START Data records

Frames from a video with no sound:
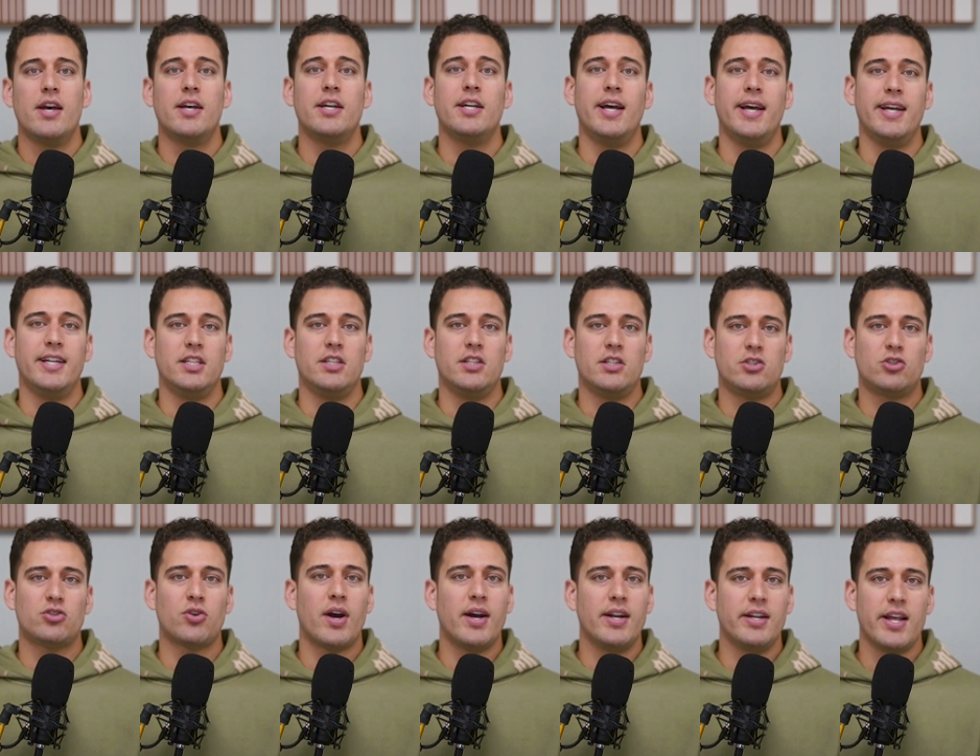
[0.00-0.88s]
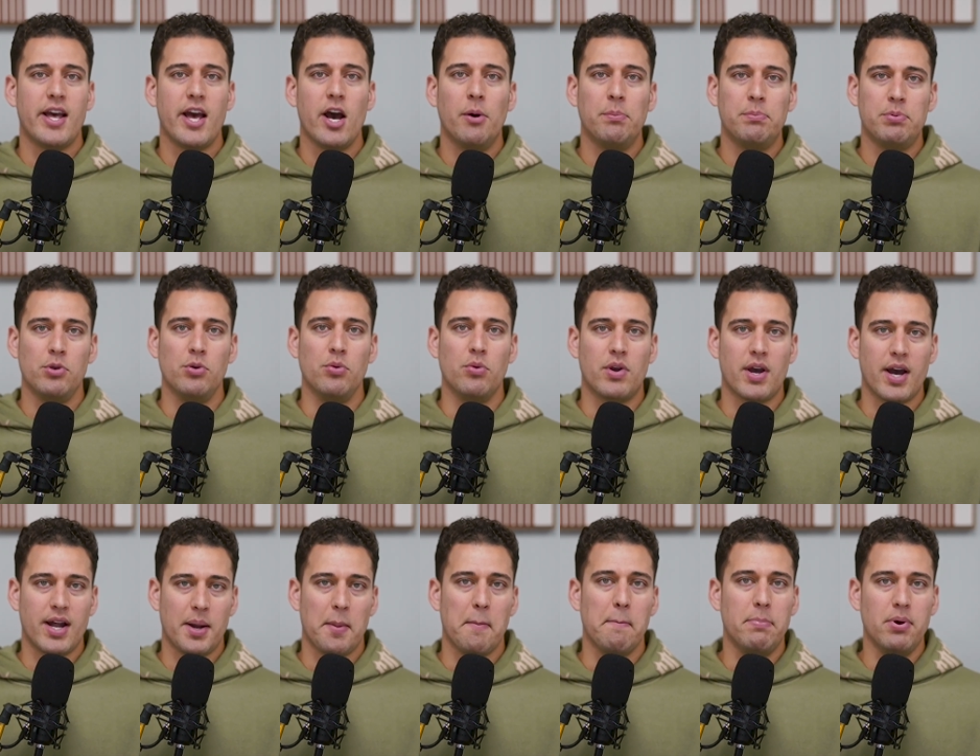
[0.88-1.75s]
and trying to help you
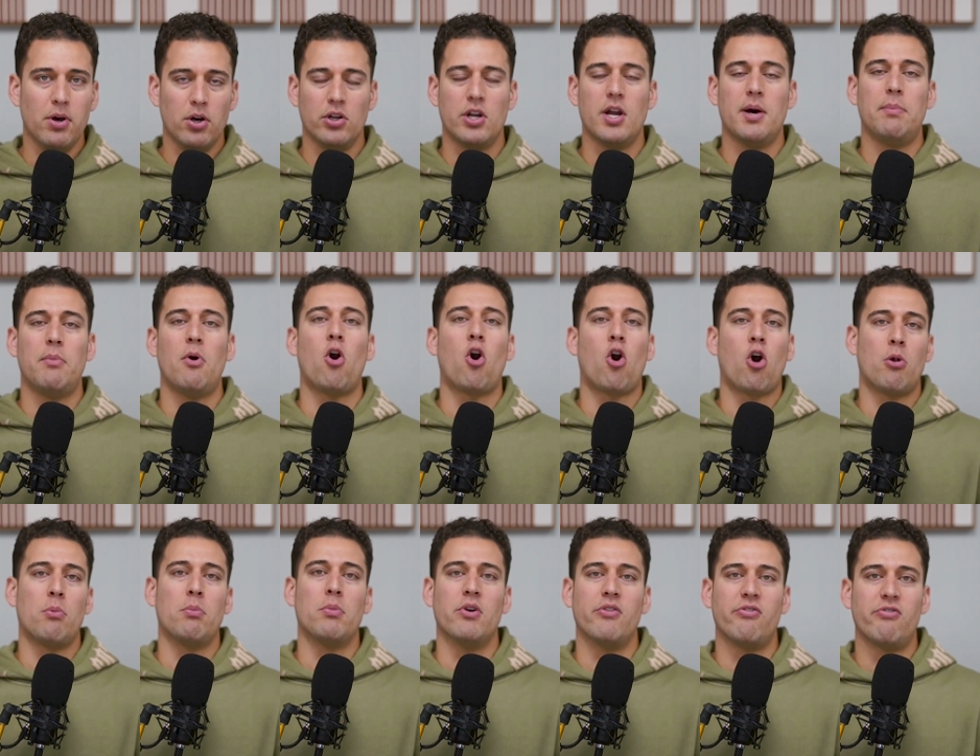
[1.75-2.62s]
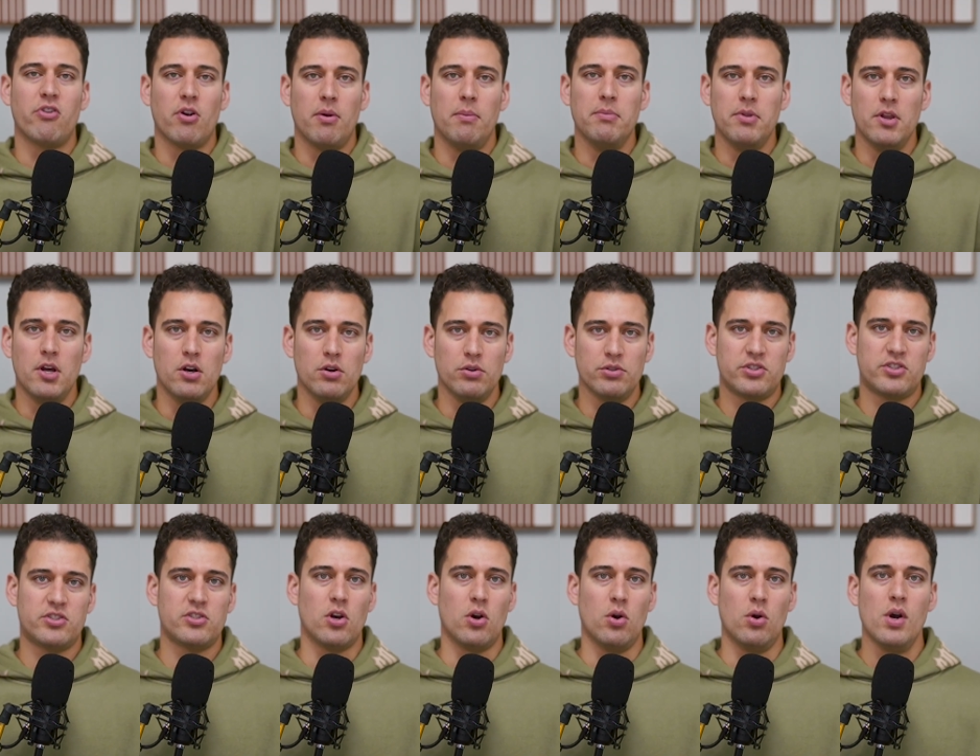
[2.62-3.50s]
kind of build up armor from those.
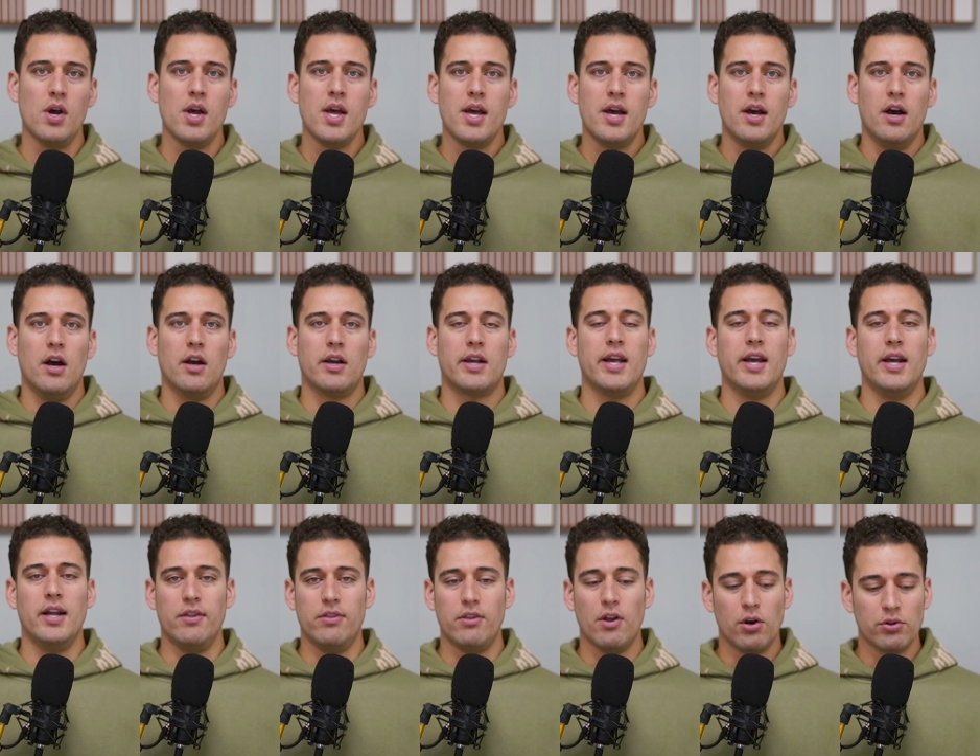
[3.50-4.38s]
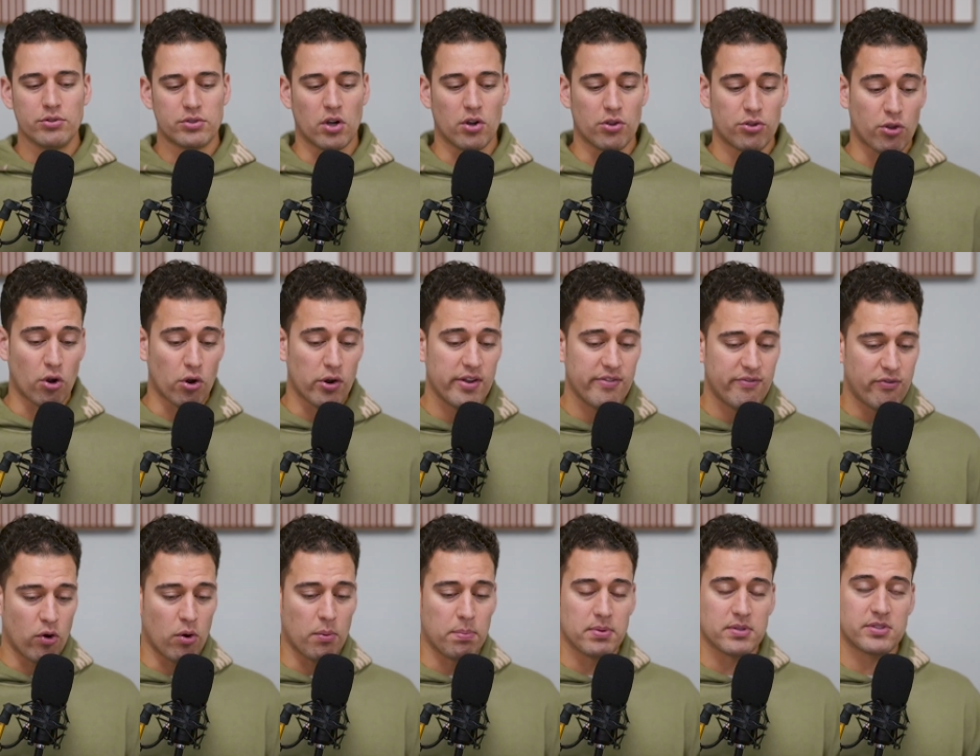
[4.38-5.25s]
So again, those are
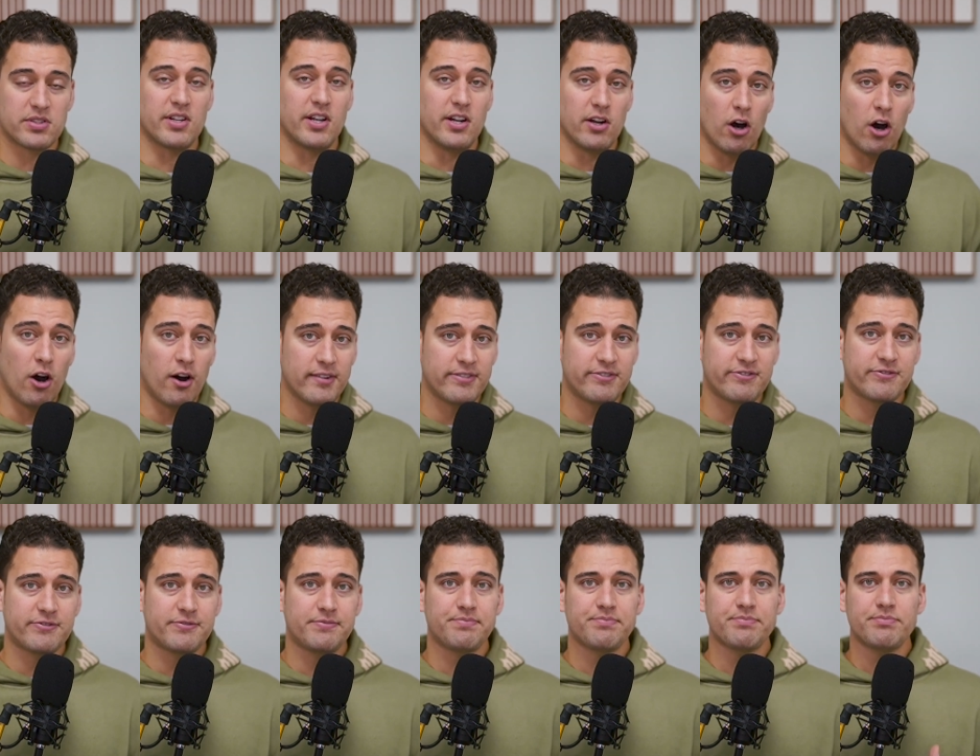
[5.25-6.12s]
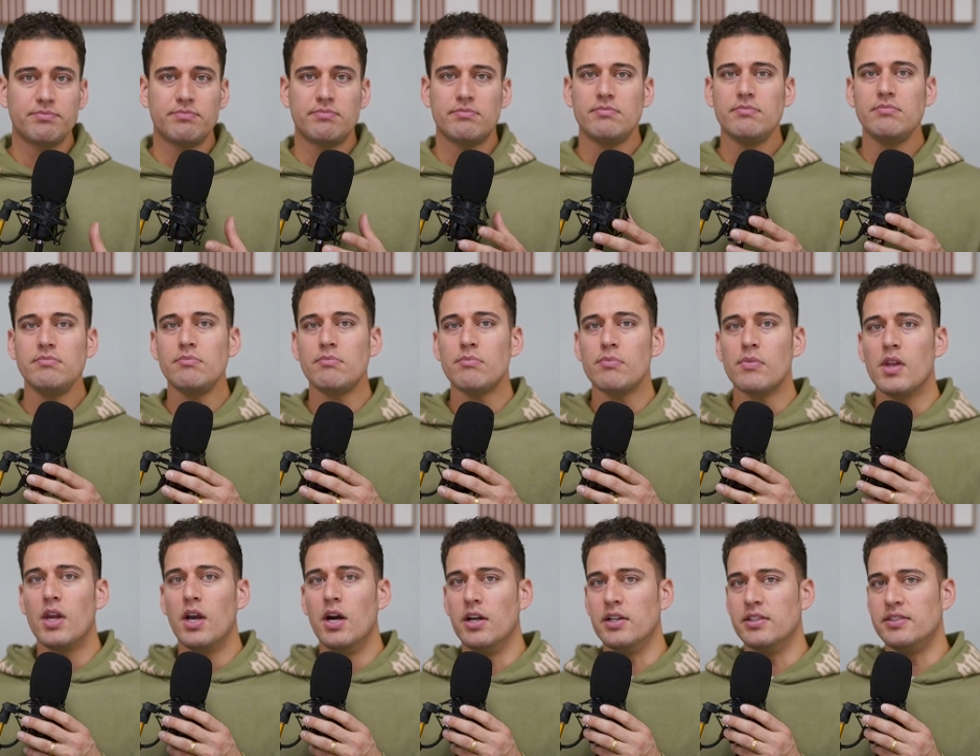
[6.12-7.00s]
34% off
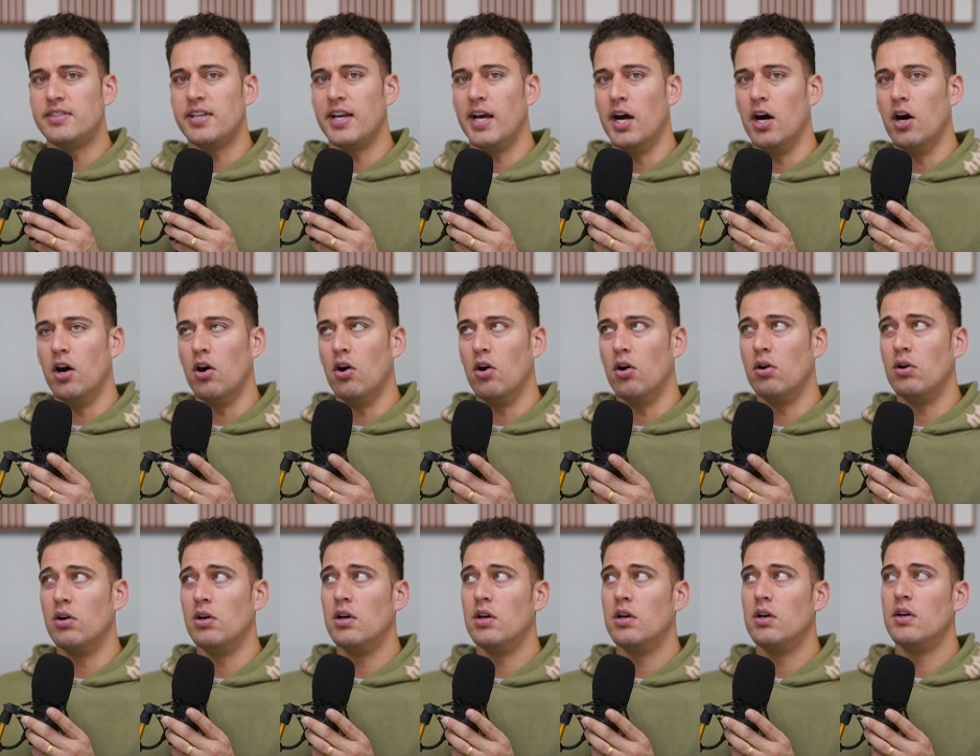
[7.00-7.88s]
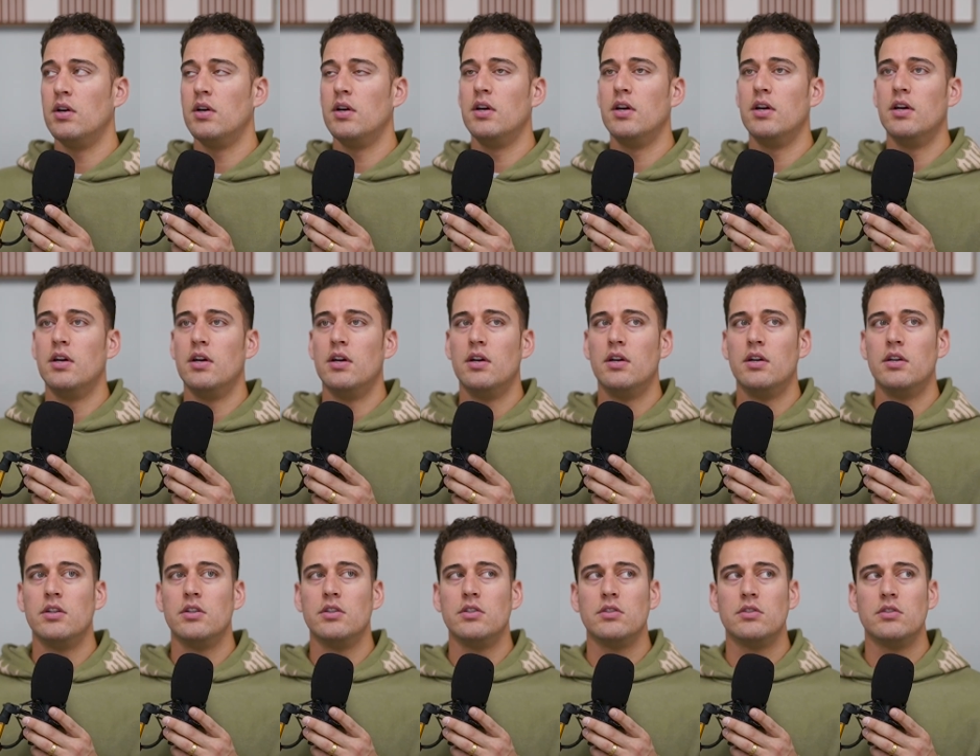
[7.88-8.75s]
until
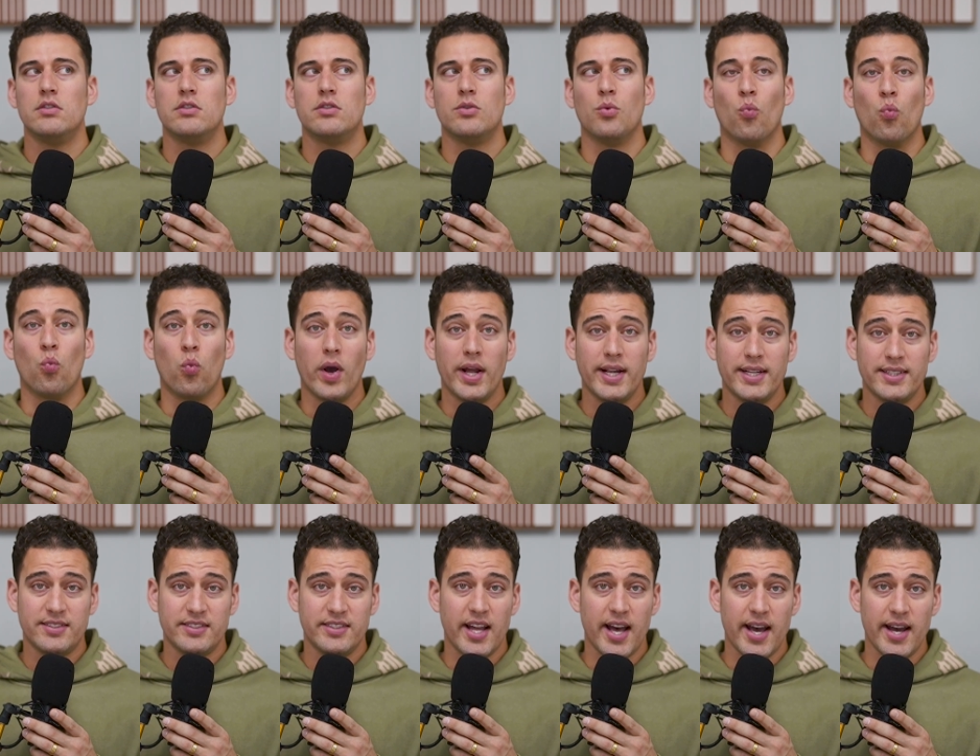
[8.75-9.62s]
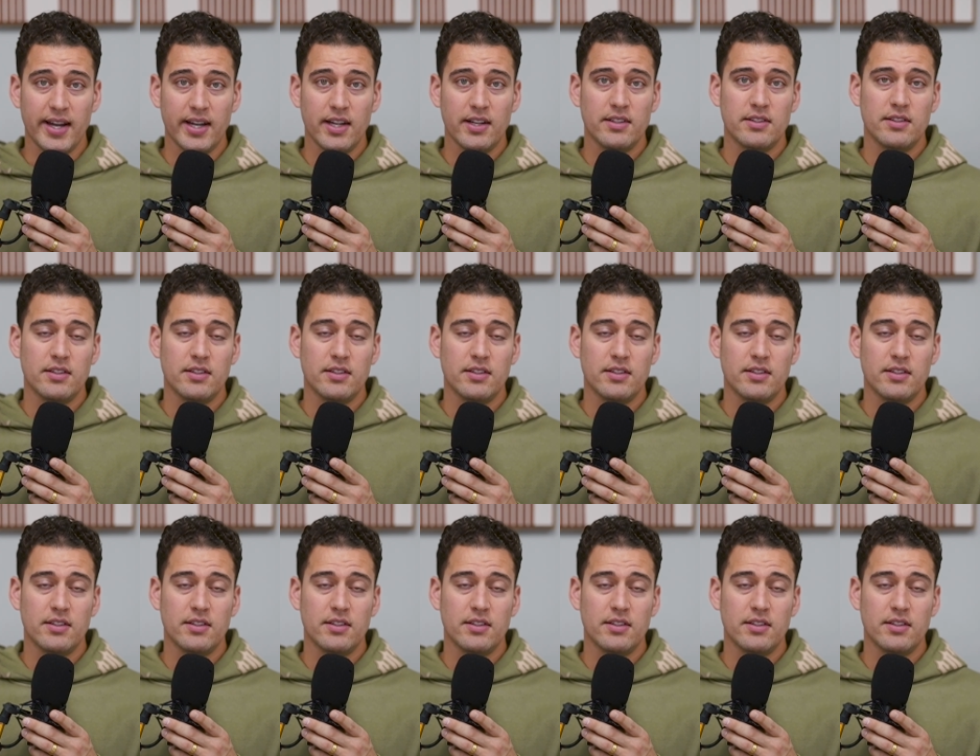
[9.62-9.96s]
Wednesday.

END Data records

#### [What the task requires]
Should a record include a picture, omit it from your copy and return the rest unchanged.

#### [Written reply]
Frames from a video with no sound:
[0.00-0.88s]
[0.88-1.75s]
and trying to help you
[1.75-2.62s]
[2.62-3.50s]
kind of build up armor from those.
[3.50-4.38s]
[4.38-5.25s]
So again, those are
[5.25-6.12s]
[6.12-7.00s]
34% off
[7.00-7.88s]
[7.88-8.75s]
until
[8.75-9.62s]
[9.62-9.96s]
Wednesday.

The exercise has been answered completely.